▶ _Data listing_
[Start of Attachment]

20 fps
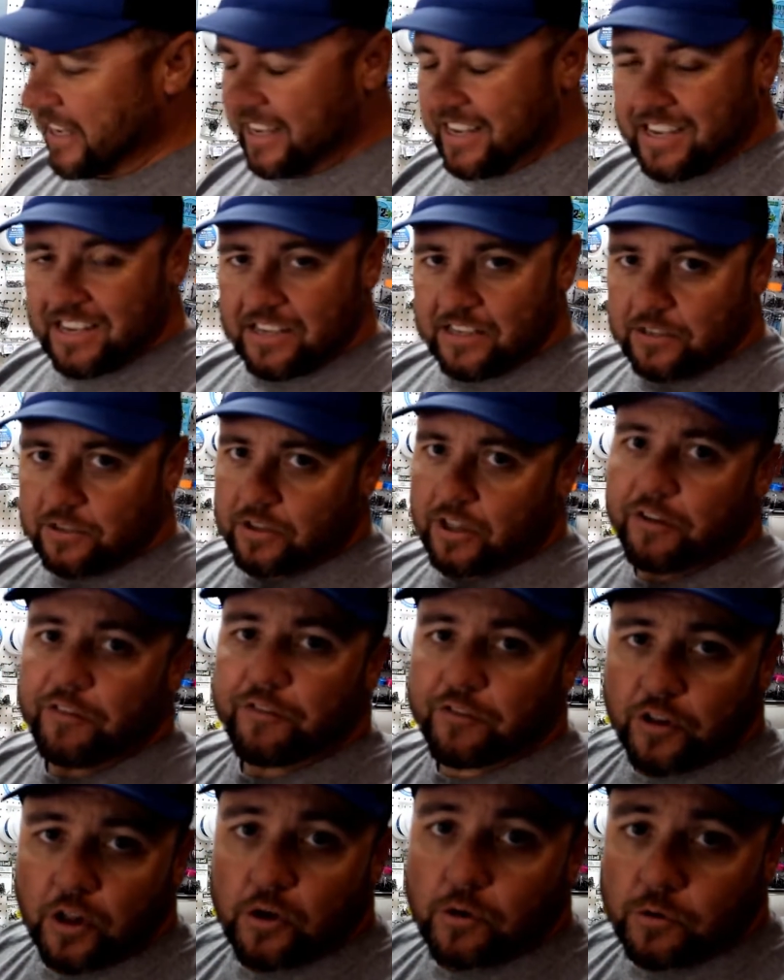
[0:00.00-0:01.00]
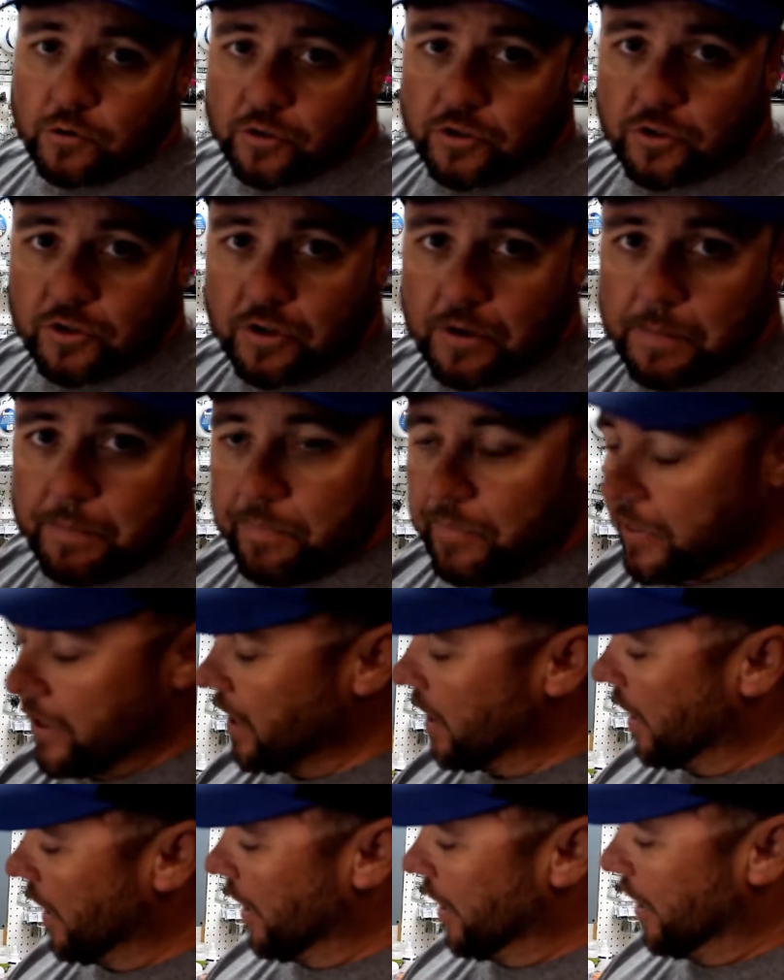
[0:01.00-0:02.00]
is they float.
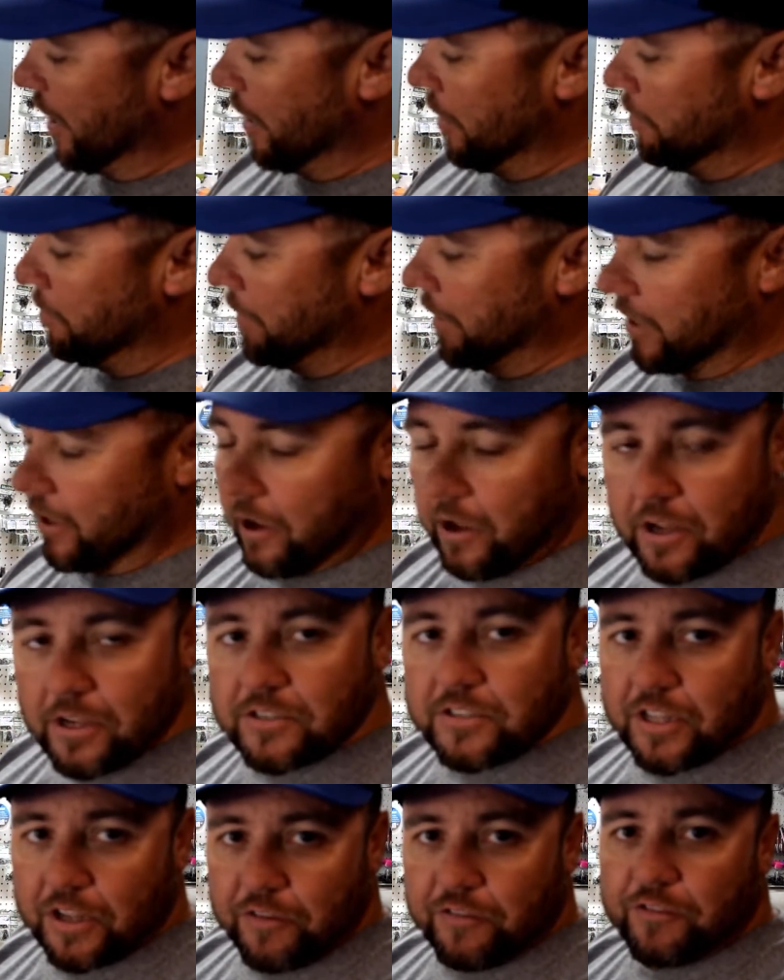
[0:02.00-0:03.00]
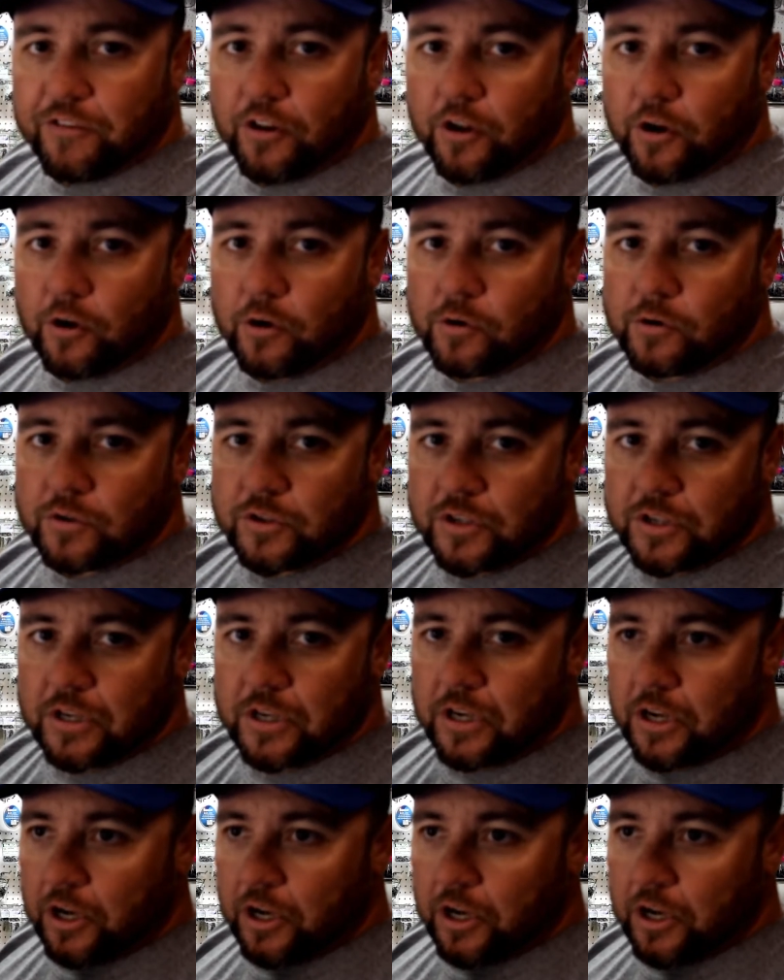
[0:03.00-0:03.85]
And because they float,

[End of Attachment]

▶ _Exercise requirements_
When you reach the line that contains "[0:00.00-0:01.00]", start reproducing, and continue word for word to the end of the records; skip all pictures.

▶ _Solution below_
[0:00.00-0:01.00]
[0:01.00-0:02.00]
is they float.
[0:02.00-0:03.00]
[0:03.00-0:03.85]
And because they float,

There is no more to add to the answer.